▶ _What is required_:
Your task is to write out the entire listing exactly, omitting its pictures.
═════ Supplied entries ═════
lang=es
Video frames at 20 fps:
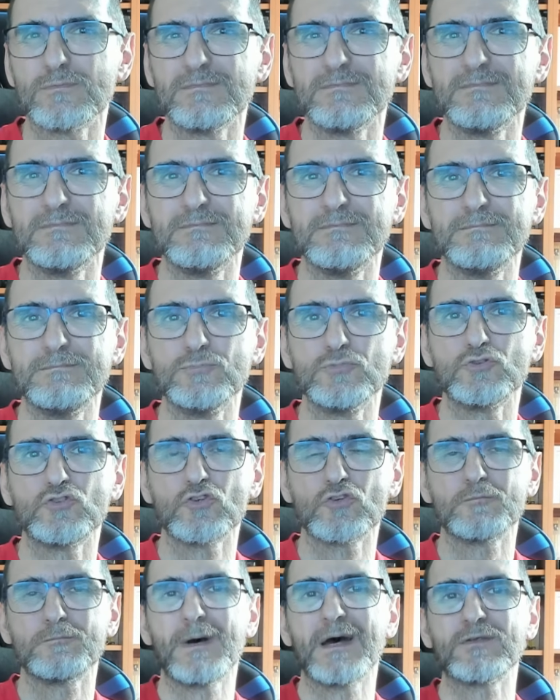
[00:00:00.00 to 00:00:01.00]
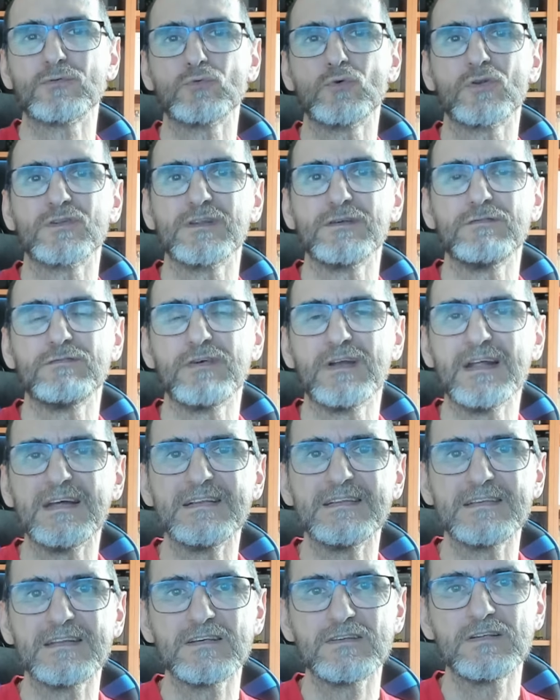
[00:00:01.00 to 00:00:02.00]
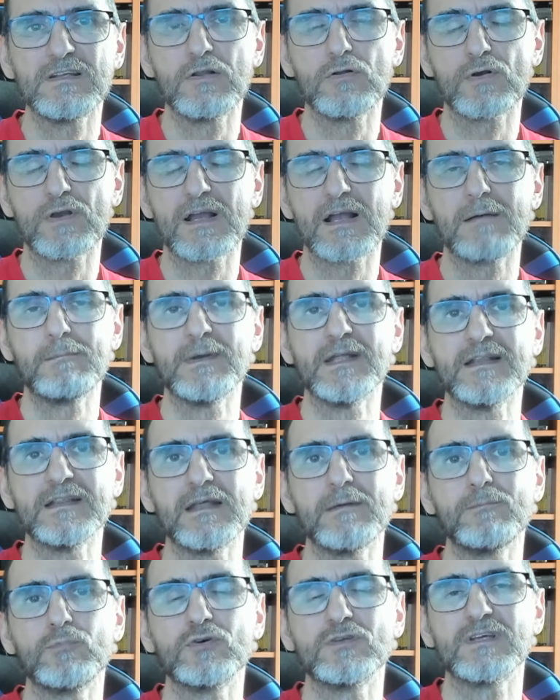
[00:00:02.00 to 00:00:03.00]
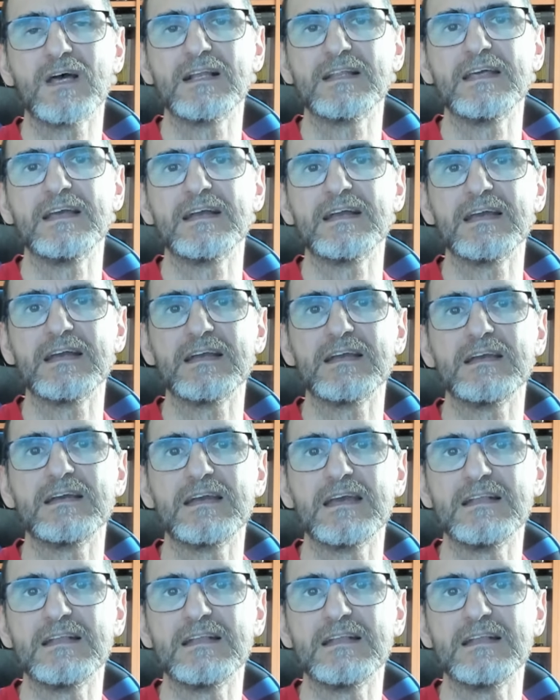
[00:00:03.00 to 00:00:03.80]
muchos passwords diferentes y lógicamente, pues alguien que,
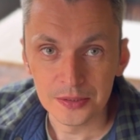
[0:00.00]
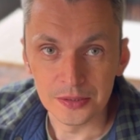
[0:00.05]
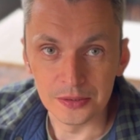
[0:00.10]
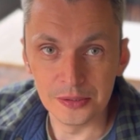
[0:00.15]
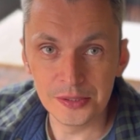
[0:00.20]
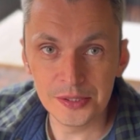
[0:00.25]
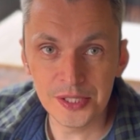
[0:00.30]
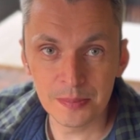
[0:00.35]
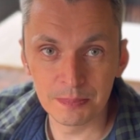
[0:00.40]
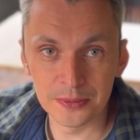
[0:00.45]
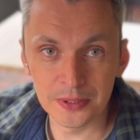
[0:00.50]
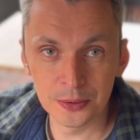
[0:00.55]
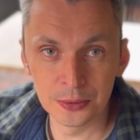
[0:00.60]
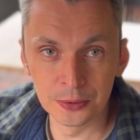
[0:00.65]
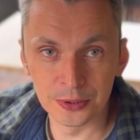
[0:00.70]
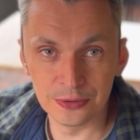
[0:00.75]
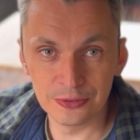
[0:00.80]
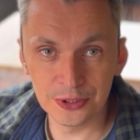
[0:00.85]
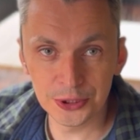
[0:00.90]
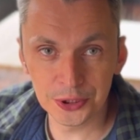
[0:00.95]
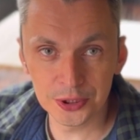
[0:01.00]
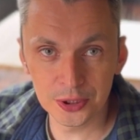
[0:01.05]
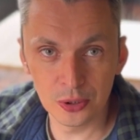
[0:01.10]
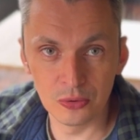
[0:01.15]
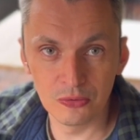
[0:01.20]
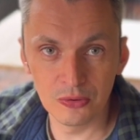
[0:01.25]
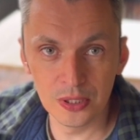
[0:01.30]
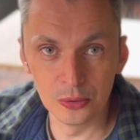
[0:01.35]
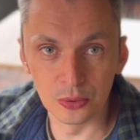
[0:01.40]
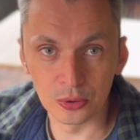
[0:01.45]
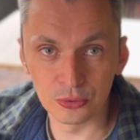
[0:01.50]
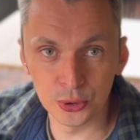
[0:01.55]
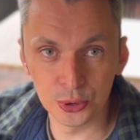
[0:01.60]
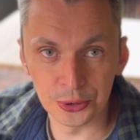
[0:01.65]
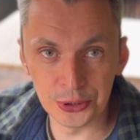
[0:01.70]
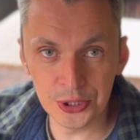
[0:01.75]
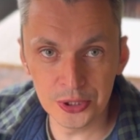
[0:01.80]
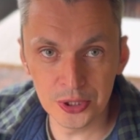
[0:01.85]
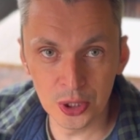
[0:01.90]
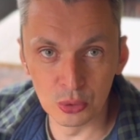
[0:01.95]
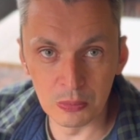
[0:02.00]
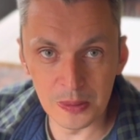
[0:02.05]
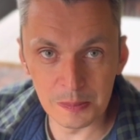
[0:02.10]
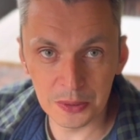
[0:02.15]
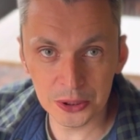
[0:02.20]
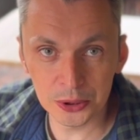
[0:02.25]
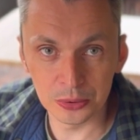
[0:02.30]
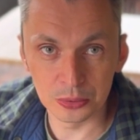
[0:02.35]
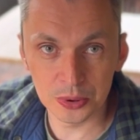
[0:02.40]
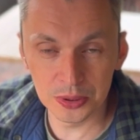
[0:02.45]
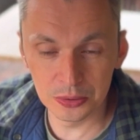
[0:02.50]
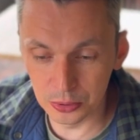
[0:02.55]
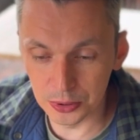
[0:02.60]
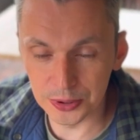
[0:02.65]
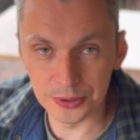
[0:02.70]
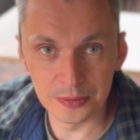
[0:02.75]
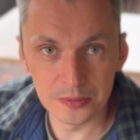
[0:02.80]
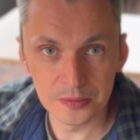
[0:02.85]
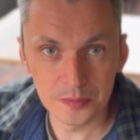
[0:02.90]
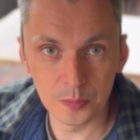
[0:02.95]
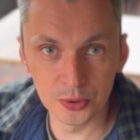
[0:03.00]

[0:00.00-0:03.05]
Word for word: Илья Пророк два часа уволок. Все, день на убыль пошел, уже 8.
═════
▶ _Result for this exercise_:
lang=es
Video frames at 20 fps:
[00:00:00.00 to 00:00:01.00]
[00:00:01.00 to 00:00:02.00]
[00:00:02.00 to 00:00:03.00]
[00:00:03.00 to 00:00:03.80]
muchos passwords diferentes y lógicamente, pues alguien que,
[0:00.00]
[0:00.05]
[0:00.10]
[0:00.15]
[0:00.20]
[0:00.25]
[0:00.30]
[0:00.35]
[0:00.40]
[0:00.45]
[0:00.50]
[0:00.55]
[0:00.60]
[0:00.65]
[0:00.70]
[0:00.75]
[0:00.80]
[0:00.85]
[0:00.90]
[0:00.95]
[0:01.00]
[0:01.05]
[0:01.10]
[0:01.15]
[0:01.20]
[0:01.25]
[0:01.30]
[0:01.35]
[0:01.40]
[0:01.45]
[0:01.50]
[0:01.55]
[0:01.60]
[0:01.65]
[0:01.70]
[0:01.75]
[0:01.80]
[0:01.85]
[0:01.90]
[0:01.95]
[0:02.00]
[0:02.05]
[0:02.10]
[0:02.15]
[0:02.20]
[0:02.25]
[0:02.30]
[0:02.35]
[0:02.40]
[0:02.45]
[0:02.50]
[0:02.55]
[0:02.60]
[0:02.65]
[0:02.70]
[0:02.75]
[0:02.80]
[0:02.85]
[0:02.90]
[0:02.95]
[0:03.00]

[0:00.00-0:03.05]
Word for word: Илья Пророк два часа уволок. Все, день на убыль пошел, уже 8.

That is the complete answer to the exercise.